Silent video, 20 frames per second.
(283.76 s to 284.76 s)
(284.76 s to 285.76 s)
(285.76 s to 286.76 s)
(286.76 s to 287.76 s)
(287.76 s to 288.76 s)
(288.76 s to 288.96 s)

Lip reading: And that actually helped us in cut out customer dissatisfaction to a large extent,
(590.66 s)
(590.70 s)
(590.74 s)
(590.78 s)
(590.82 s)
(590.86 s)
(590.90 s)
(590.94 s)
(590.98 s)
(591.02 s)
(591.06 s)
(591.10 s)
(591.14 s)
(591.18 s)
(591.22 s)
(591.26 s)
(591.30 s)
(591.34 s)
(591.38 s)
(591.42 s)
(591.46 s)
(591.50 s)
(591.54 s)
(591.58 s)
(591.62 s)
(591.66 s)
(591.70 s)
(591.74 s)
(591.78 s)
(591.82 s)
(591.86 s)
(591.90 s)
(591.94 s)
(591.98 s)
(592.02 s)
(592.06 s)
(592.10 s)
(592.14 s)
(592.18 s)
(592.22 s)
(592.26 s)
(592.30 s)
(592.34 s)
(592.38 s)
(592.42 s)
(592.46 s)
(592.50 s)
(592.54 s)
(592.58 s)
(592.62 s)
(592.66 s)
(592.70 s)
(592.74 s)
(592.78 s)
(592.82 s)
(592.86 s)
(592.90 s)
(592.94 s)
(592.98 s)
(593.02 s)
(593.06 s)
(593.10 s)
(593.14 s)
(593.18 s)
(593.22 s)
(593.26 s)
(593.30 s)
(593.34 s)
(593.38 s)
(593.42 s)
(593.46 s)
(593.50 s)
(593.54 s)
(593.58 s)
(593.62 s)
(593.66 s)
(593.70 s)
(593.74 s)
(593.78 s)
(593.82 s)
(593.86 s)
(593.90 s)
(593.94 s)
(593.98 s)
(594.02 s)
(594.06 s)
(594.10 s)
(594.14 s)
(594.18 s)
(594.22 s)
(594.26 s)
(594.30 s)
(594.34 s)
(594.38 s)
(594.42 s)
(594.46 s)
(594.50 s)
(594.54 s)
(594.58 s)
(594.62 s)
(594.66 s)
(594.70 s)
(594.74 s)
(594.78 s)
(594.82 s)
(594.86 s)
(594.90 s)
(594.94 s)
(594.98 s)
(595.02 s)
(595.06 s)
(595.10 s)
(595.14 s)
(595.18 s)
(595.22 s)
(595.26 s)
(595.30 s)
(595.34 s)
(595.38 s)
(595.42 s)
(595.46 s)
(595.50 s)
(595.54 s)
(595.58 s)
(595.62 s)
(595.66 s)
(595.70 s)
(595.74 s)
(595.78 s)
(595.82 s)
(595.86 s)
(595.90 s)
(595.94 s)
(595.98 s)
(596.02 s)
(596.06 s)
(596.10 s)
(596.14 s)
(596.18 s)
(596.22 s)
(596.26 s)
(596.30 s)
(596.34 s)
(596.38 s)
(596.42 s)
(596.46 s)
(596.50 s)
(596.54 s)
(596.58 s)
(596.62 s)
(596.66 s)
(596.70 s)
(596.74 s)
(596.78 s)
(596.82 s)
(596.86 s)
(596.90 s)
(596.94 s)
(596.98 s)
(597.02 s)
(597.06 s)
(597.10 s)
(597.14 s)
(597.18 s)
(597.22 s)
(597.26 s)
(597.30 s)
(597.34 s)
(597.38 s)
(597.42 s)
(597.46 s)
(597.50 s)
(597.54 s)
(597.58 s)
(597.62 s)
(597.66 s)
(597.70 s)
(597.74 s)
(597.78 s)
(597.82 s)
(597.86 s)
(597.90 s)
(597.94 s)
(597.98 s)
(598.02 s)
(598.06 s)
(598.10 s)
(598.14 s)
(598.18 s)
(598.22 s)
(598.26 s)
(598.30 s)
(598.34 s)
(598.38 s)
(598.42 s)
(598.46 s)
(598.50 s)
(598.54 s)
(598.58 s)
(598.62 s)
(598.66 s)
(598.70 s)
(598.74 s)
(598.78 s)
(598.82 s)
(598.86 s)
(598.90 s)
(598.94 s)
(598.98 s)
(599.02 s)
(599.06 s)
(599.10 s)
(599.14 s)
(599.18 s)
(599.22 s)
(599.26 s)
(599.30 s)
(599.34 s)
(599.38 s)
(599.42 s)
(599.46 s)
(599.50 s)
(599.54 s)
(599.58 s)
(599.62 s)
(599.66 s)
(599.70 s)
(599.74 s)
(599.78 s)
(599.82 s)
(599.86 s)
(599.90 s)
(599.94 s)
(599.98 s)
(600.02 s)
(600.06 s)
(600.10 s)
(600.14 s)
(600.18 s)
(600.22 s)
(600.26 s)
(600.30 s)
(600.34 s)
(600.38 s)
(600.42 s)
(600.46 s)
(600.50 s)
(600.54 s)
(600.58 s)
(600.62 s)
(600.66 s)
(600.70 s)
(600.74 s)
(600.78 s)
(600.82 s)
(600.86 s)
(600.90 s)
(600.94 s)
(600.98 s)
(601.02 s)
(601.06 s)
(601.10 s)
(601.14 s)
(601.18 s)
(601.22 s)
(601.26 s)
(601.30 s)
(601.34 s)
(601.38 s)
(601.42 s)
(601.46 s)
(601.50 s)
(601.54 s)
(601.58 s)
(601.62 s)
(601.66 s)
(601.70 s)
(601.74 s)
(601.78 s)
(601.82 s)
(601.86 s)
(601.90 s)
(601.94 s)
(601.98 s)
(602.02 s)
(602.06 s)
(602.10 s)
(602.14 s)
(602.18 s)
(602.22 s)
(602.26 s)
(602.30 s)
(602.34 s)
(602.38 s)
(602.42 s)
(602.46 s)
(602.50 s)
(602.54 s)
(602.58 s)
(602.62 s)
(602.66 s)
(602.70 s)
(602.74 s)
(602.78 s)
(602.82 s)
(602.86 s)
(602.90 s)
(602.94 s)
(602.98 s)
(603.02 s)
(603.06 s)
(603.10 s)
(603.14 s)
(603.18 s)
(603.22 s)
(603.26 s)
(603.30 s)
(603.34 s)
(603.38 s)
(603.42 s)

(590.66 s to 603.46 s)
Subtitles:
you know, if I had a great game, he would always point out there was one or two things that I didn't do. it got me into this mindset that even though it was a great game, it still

| TASK |
Repeat the whole listing above without any change.

| EXERCISE SOLUTION |
Silent video, 20 frames per second.
(283.76 s to 284.76 s)
(284.76 s to 285.76 s)
(285.76 s to 286.76 s)
(286.76 s to 287.76 s)
(287.76 s to 288.76 s)
(288.76 s to 288.96 s)

Lip reading: And that actually helped us in cut out customer dissatisfaction to a large extent,
(590.66 s)
(590.70 s)
(590.74 s)
(590.78 s)
(590.82 s)
(590.86 s)
(590.90 s)
(590.94 s)
(590.98 s)
(591.02 s)
(591.06 s)
(591.10 s)
(591.14 s)
(591.18 s)
(591.22 s)
(591.26 s)
(591.30 s)
(591.34 s)
(591.38 s)
(591.42 s)
(591.46 s)
(591.50 s)
(591.54 s)
(591.58 s)
(591.62 s)
(591.66 s)
(591.70 s)
(591.74 s)
(591.78 s)
(591.82 s)
(591.86 s)
(591.90 s)
(591.94 s)
(591.98 s)
(592.02 s)
(592.06 s)
(592.10 s)
(592.14 s)
(592.18 s)
(592.22 s)
(592.26 s)
(592.30 s)
(592.34 s)
(592.38 s)
(592.42 s)
(592.46 s)
(592.50 s)
(592.54 s)
(592.58 s)
(592.62 s)
(592.66 s)
(592.70 s)
(592.74 s)
(592.78 s)
(592.82 s)
(592.86 s)
(592.90 s)
(592.94 s)
(592.98 s)
(593.02 s)
(593.06 s)
(593.10 s)
(593.14 s)
(593.18 s)
(593.22 s)
(593.26 s)
(593.30 s)
(593.34 s)
(593.38 s)
(593.42 s)
(593.46 s)
(593.50 s)
(593.54 s)
(593.58 s)
(593.62 s)
(593.66 s)
(593.70 s)
(593.74 s)
(593.78 s)
(593.82 s)
(593.86 s)
(593.90 s)
(593.94 s)
(593.98 s)
(594.02 s)
(594.06 s)
(594.10 s)
(594.14 s)
(594.18 s)
(594.22 s)
(594.26 s)
(594.30 s)
(594.34 s)
(594.38 s)
(594.42 s)
(594.46 s)
(594.50 s)
(594.54 s)
(594.58 s)
(594.62 s)
(594.66 s)
(594.70 s)
(594.74 s)
(594.78 s)
(594.82 s)
(594.86 s)
(594.90 s)
(594.94 s)
(594.98 s)
(595.02 s)
(595.06 s)
(595.10 s)
(595.14 s)
(595.18 s)
(595.22 s)
(595.26 s)
(595.30 s)
(595.34 s)
(595.38 s)
(595.42 s)
(595.46 s)
(595.50 s)
(595.54 s)
(595.58 s)
(595.62 s)
(595.66 s)
(595.70 s)
(595.74 s)
(595.78 s)
(595.82 s)
(595.86 s)
(595.90 s)
(595.94 s)
(595.98 s)
(596.02 s)
(596.06 s)
(596.10 s)
(596.14 s)
(596.18 s)
(596.22 s)
(596.26 s)
(596.30 s)
(596.34 s)
(596.38 s)
(596.42 s)
(596.46 s)
(596.50 s)
(596.54 s)
(596.58 s)
(596.62 s)
(596.66 s)
(596.70 s)
(596.74 s)
(596.78 s)
(596.82 s)
(596.86 s)
(596.90 s)
(596.94 s)
(596.98 s)
(597.02 s)
(597.06 s)
(597.10 s)
(597.14 s)
(597.18 s)
(597.22 s)
(597.26 s)
(597.30 s)
(597.34 s)
(597.38 s)
(597.42 s)
(597.46 s)
(597.50 s)
(597.54 s)
(597.58 s)
(597.62 s)
(597.66 s)
(597.70 s)
(597.74 s)
(597.78 s)
(597.82 s)
(597.86 s)
(597.90 s)
(597.94 s)
(597.98 s)
(598.02 s)
(598.06 s)
(598.10 s)
(598.14 s)
(598.18 s)
(598.22 s)
(598.26 s)
(598.30 s)
(598.34 s)
(598.38 s)
(598.42 s)
(598.46 s)
(598.50 s)
(598.54 s)
(598.58 s)
(598.62 s)
(598.66 s)
(598.70 s)
(598.74 s)
(598.78 s)
(598.82 s)
(598.86 s)
(598.90 s)
(598.94 s)
(598.98 s)
(599.02 s)
(599.06 s)
(599.10 s)
(599.14 s)
(599.18 s)
(599.22 s)
(599.26 s)
(599.30 s)
(599.34 s)
(599.38 s)
(599.42 s)
(599.46 s)
(599.50 s)
(599.54 s)
(599.58 s)
(599.62 s)
(599.66 s)
(599.70 s)
(599.74 s)
(599.78 s)
(599.82 s)
(599.86 s)
(599.90 s)
(599.94 s)
(599.98 s)
(600.02 s)
(600.06 s)
(600.10 s)
(600.14 s)
(600.18 s)
(600.22 s)
(600.26 s)
(600.30 s)
(600.34 s)
(600.38 s)
(600.42 s)
(600.46 s)
(600.50 s)
(600.54 s)
(600.58 s)
(600.62 s)
(600.66 s)
(600.70 s)
(600.74 s)
(600.78 s)
(600.82 s)
(600.86 s)
(600.90 s)
(600.94 s)
(600.98 s)
(601.02 s)
(601.06 s)
(601.10 s)
(601.14 s)
(601.18 s)
(601.22 s)
(601.26 s)
(601.30 s)
(601.34 s)
(601.38 s)
(601.42 s)
(601.46 s)
(601.50 s)
(601.54 s)
(601.58 s)
(601.62 s)
(601.66 s)
(601.70 s)
(601.74 s)
(601.78 s)
(601.82 s)
(601.86 s)
(601.90 s)
(601.94 s)
(601.98 s)
(602.02 s)
(602.06 s)
(602.10 s)
(602.14 s)
(602.18 s)
(602.22 s)
(602.26 s)
(602.30 s)
(602.34 s)
(602.38 s)
(602.42 s)
(602.46 s)
(602.50 s)
(602.54 s)
(602.58 s)
(602.62 s)
(602.66 s)
(602.70 s)
(602.74 s)
(602.78 s)
(602.82 s)
(602.86 s)
(602.90 s)
(602.94 s)
(602.98 s)
(603.02 s)
(603.06 s)
(603.10 s)
(603.14 s)
(603.18 s)
(603.22 s)
(603.26 s)
(603.30 s)
(603.34 s)
(603.38 s)
(603.42 s)

(590.66 s to 603.46 s)
Subtitles:
you know, if I had a great game, he would always point out there was one or two things that I didn't do. it got me into this mindset that even though it was a great game, it still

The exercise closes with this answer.